According to today's knowledge, it is highly probable that such a naked singularity cannot arise, every singularity is "dressed" to the horizon, which R.Penrose metaphorically called the principle of cosmic censorship [202], [204] (here is a its brief text) :

Theorem 3.8 (principle of cosmic censorship)
In the originally non-singular (ie evolving from non-singular initial conditions to suitable Cauchy hypersurface according to the laws of GTR) asymptotically planar spacetime M , no spacetime singularity appears that can be seen from infinity - any singularity that arises here during evolution (eg gravitational collapse) will be surrounded by an event horizon .

The principle of cosmic censorship is actually a hypothesis that is not generally proven. On the one hand, the analysis of gravitational collapse testifies to this, where for spherical collapse we get this directly analytically, and with small deviations from symmetry, it can also be shown by pertubation methods that collapse does not lead to naked singularity [211], [246]. Above all, however, the principle of cosmic censorship is a reasonable physical requirement . The presence of naked singularity would lead to a violation of the determination of the further evolution of spacetime *). To the individual places of spacetime M would from such a naked singularity (which is not an element of M !) new information could come uncontrollably through geodetics not going back in time; the situation here is somewhat similar to that in Fig.3.10a.
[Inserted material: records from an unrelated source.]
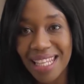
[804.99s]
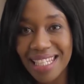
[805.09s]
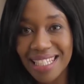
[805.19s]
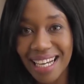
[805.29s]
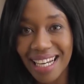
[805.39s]

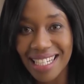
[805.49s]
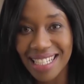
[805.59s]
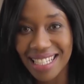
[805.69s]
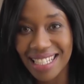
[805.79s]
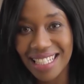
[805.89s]
these
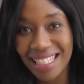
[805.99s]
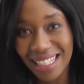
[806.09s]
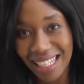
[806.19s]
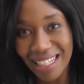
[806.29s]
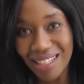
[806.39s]
guys
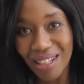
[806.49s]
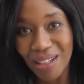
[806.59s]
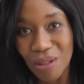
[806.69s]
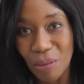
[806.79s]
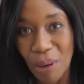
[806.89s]

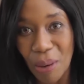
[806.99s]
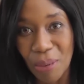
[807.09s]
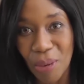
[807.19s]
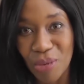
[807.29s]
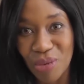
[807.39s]
start to pop
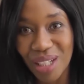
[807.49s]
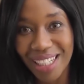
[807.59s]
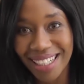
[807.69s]
over.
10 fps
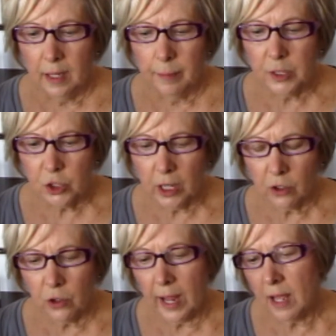But check
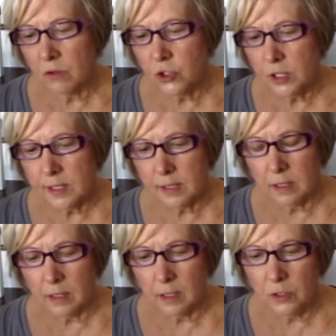her out. She's
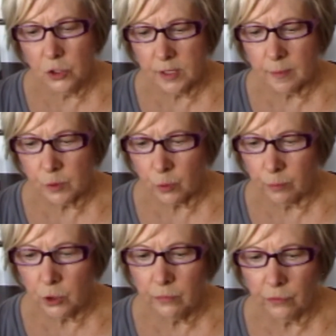a, a new
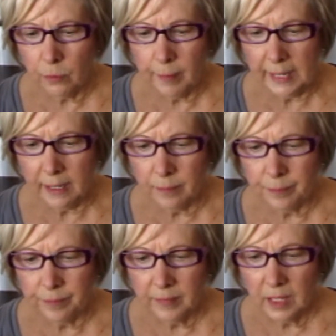subscription for me.
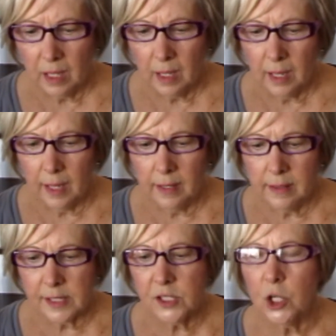
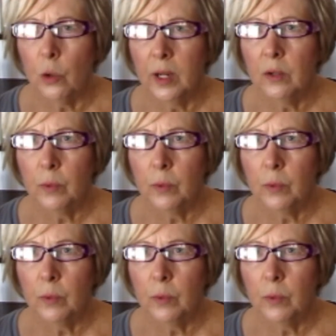The Sewing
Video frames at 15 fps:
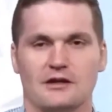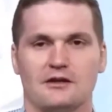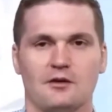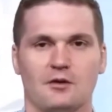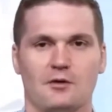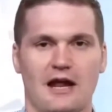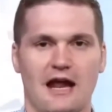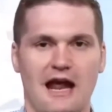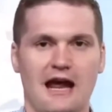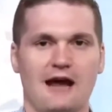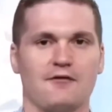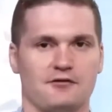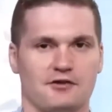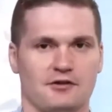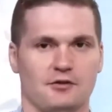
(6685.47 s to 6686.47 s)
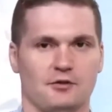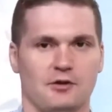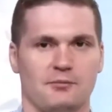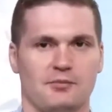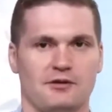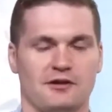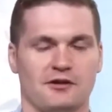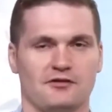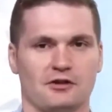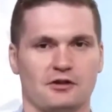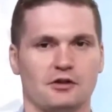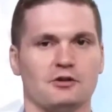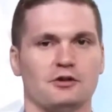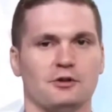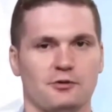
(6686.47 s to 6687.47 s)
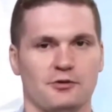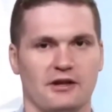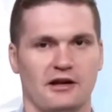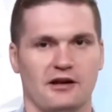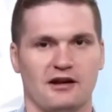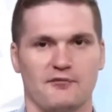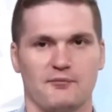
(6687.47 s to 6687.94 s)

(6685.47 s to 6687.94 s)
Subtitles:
you don't have to do it, but there's a clue there.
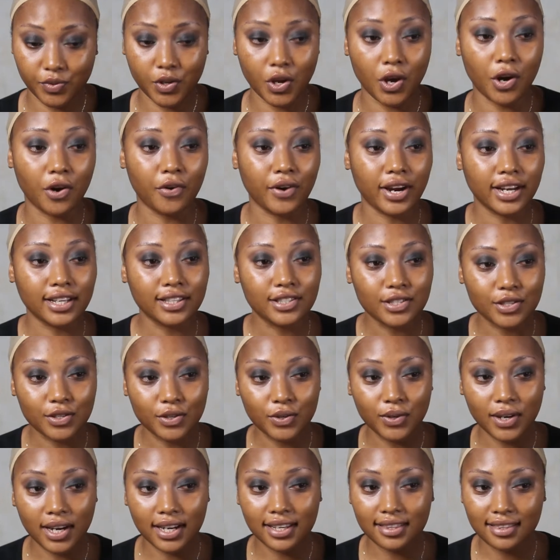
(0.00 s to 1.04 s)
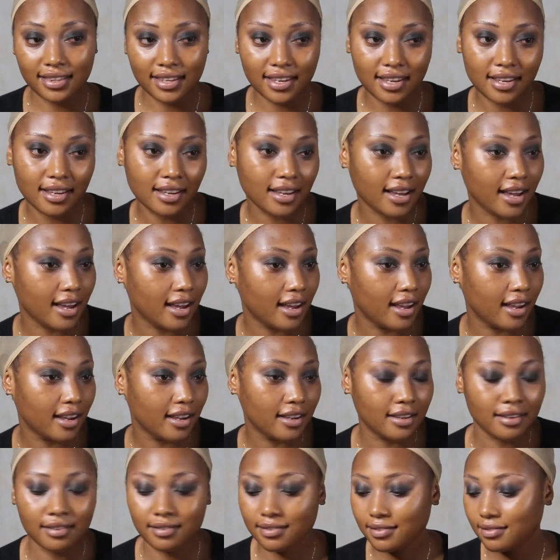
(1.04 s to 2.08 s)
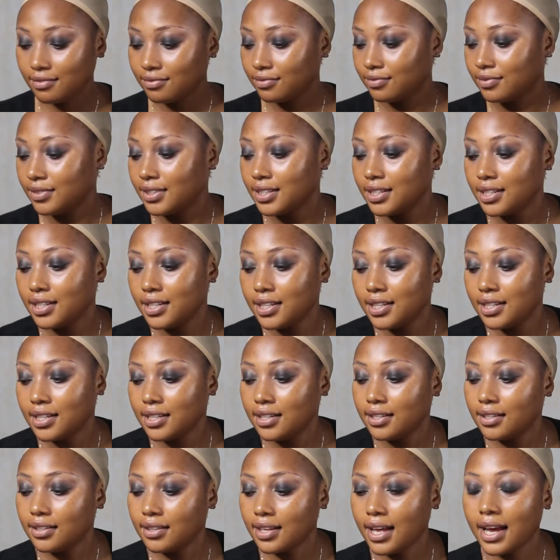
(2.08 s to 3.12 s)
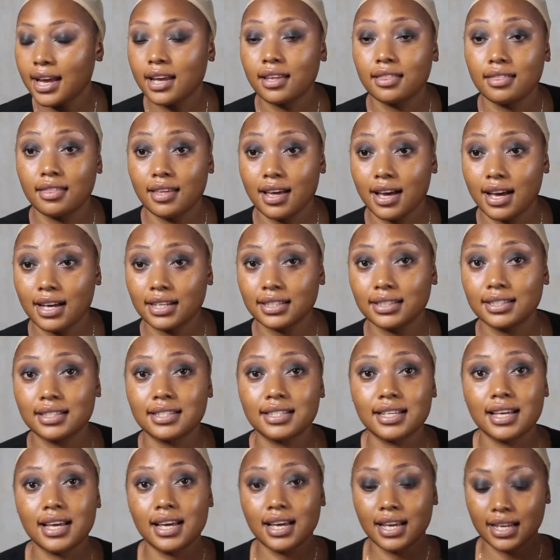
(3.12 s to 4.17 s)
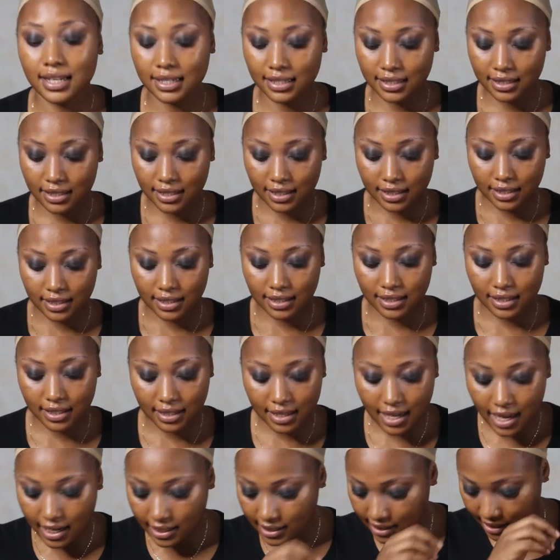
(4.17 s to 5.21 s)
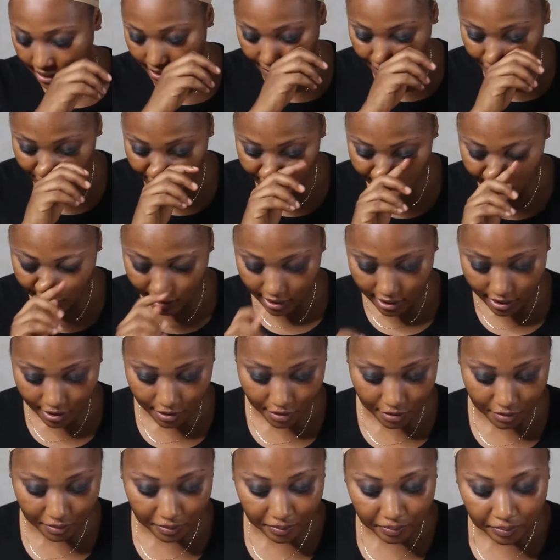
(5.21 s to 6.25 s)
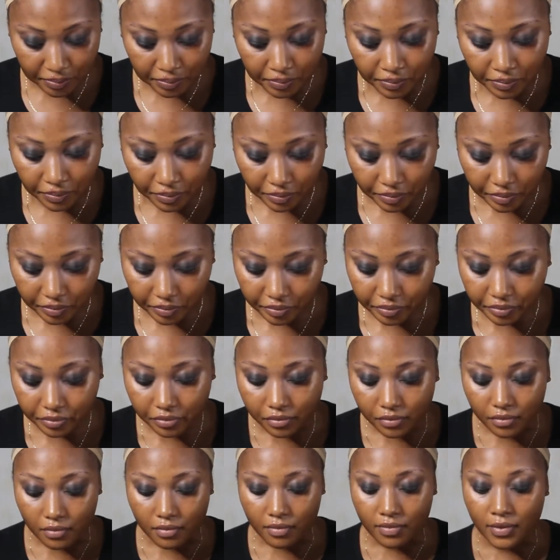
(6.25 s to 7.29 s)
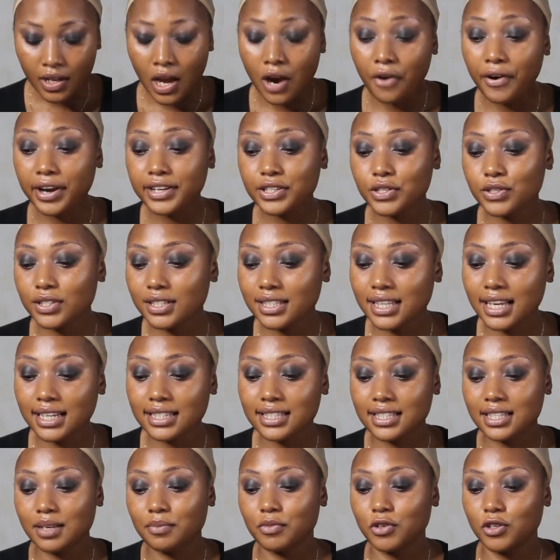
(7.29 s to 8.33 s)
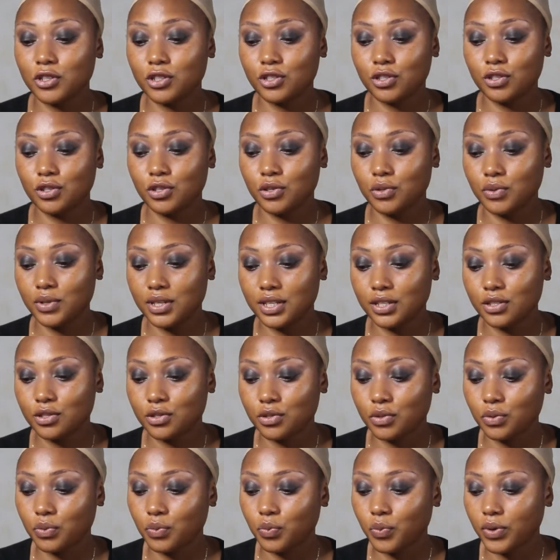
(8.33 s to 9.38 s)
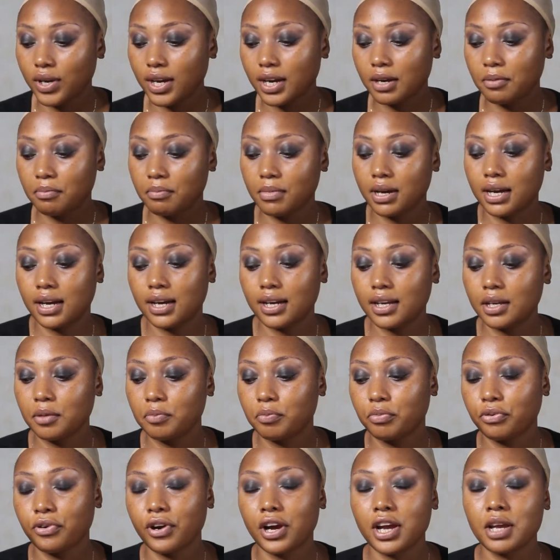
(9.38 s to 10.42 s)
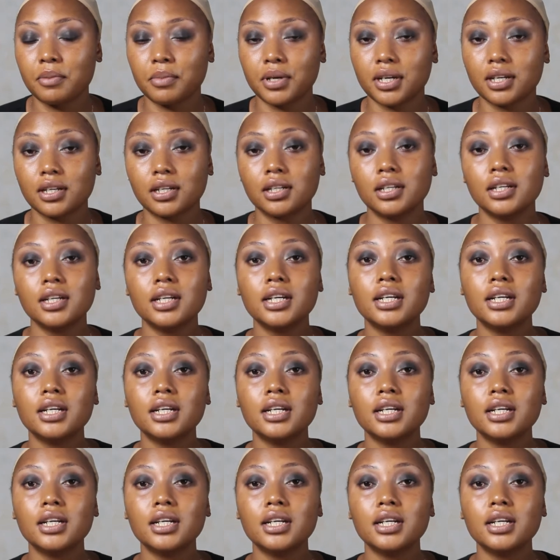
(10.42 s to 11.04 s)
All right, so I think I like that. And the next thing I'm going to do, all right, so the next thing I'm going to do is to wear my primer.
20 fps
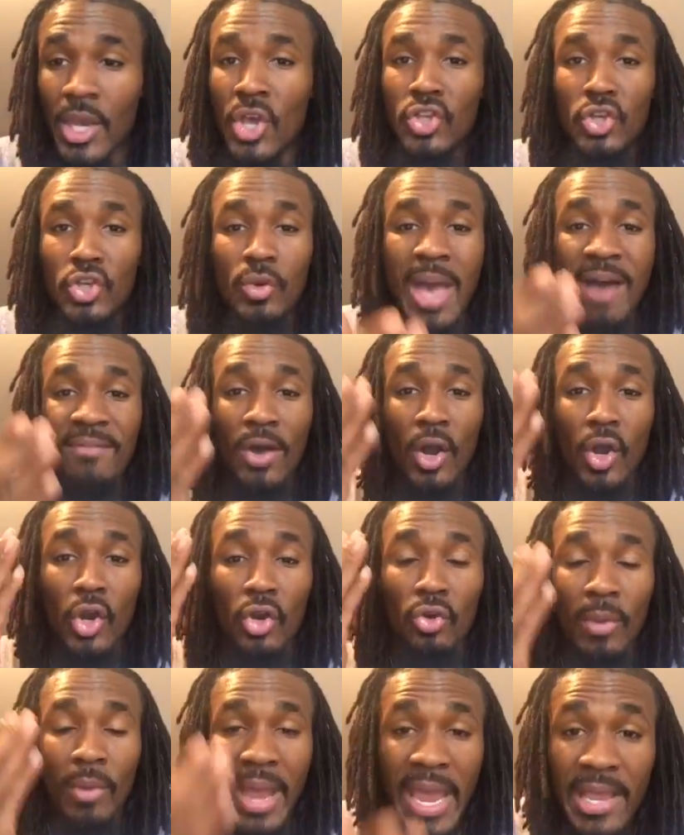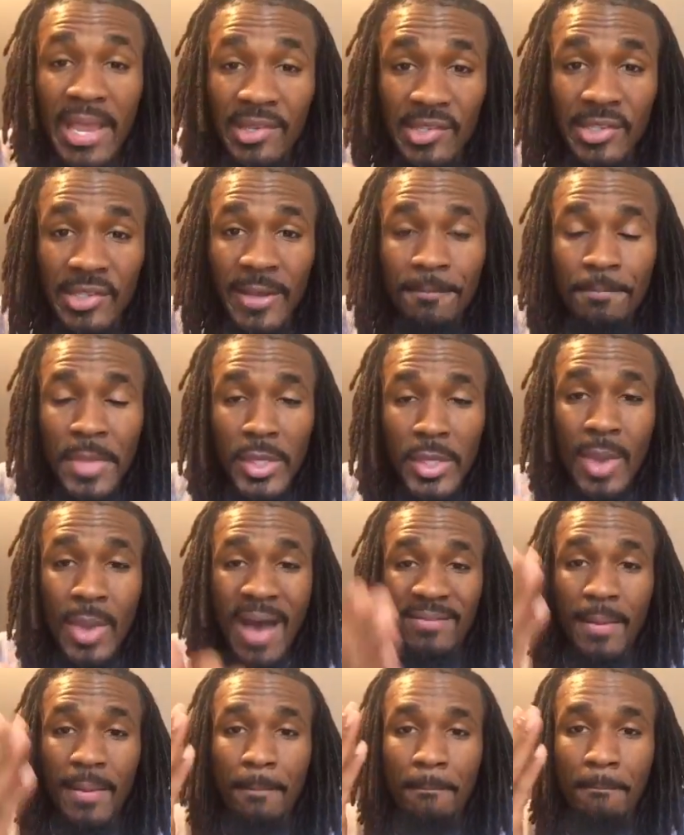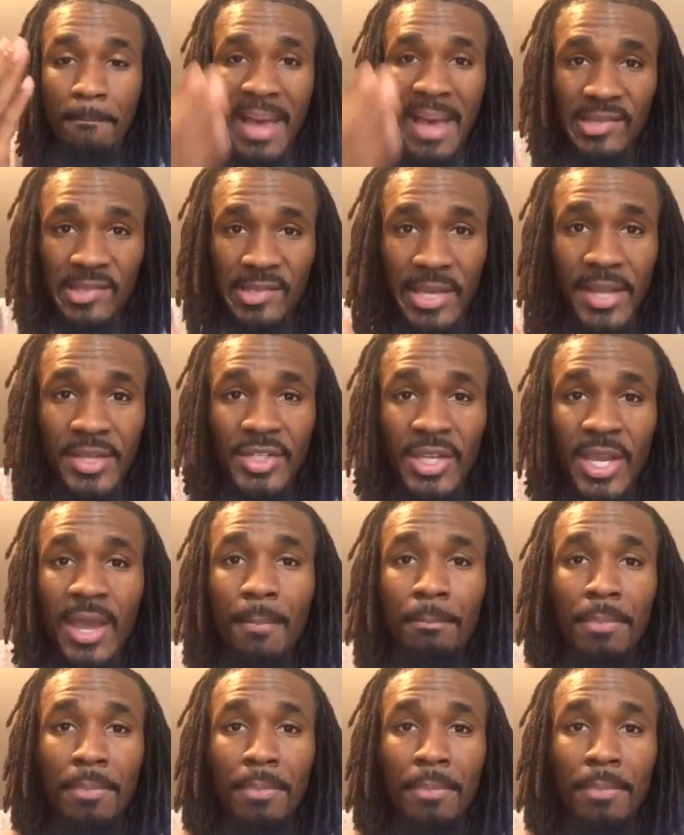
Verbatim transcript: You have a grace. You have a message,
So there would be no Cauchy hypersurface. In the full extension of the Kerr-Newnam geometry , there are also Cauchy horizons, but only in the "inner" region below the event horizon, while in the outer asymptotically planar region the future can be unambiguously predicted from a suitable Cauchy hypersurface. However, naked singularity would make this impossible everywhere, nothing definite could be said about the further evolution of spacetime. And this is against the deterministic spirit of classical physics .
*) A naked singularity without a horizon could, figuratively speaking, "infect" the surrounding universe with its "pathology" - the unpredictability of physical phenomena, the violation of causality. If, for example, even somewhere at a greater distance in space, a planet orbited a star according to Newton-Keppler laws, a naked singularity could randomly send stronger gravitational waves that could disrupt and unpredictably change this orbit.

In addition to its independent physical-philosophical importance, the principle of cosmic censorship is also of key importance in the physics of black holes , eg for the 2nd Law of Black Hole Dynamics (see §4.6).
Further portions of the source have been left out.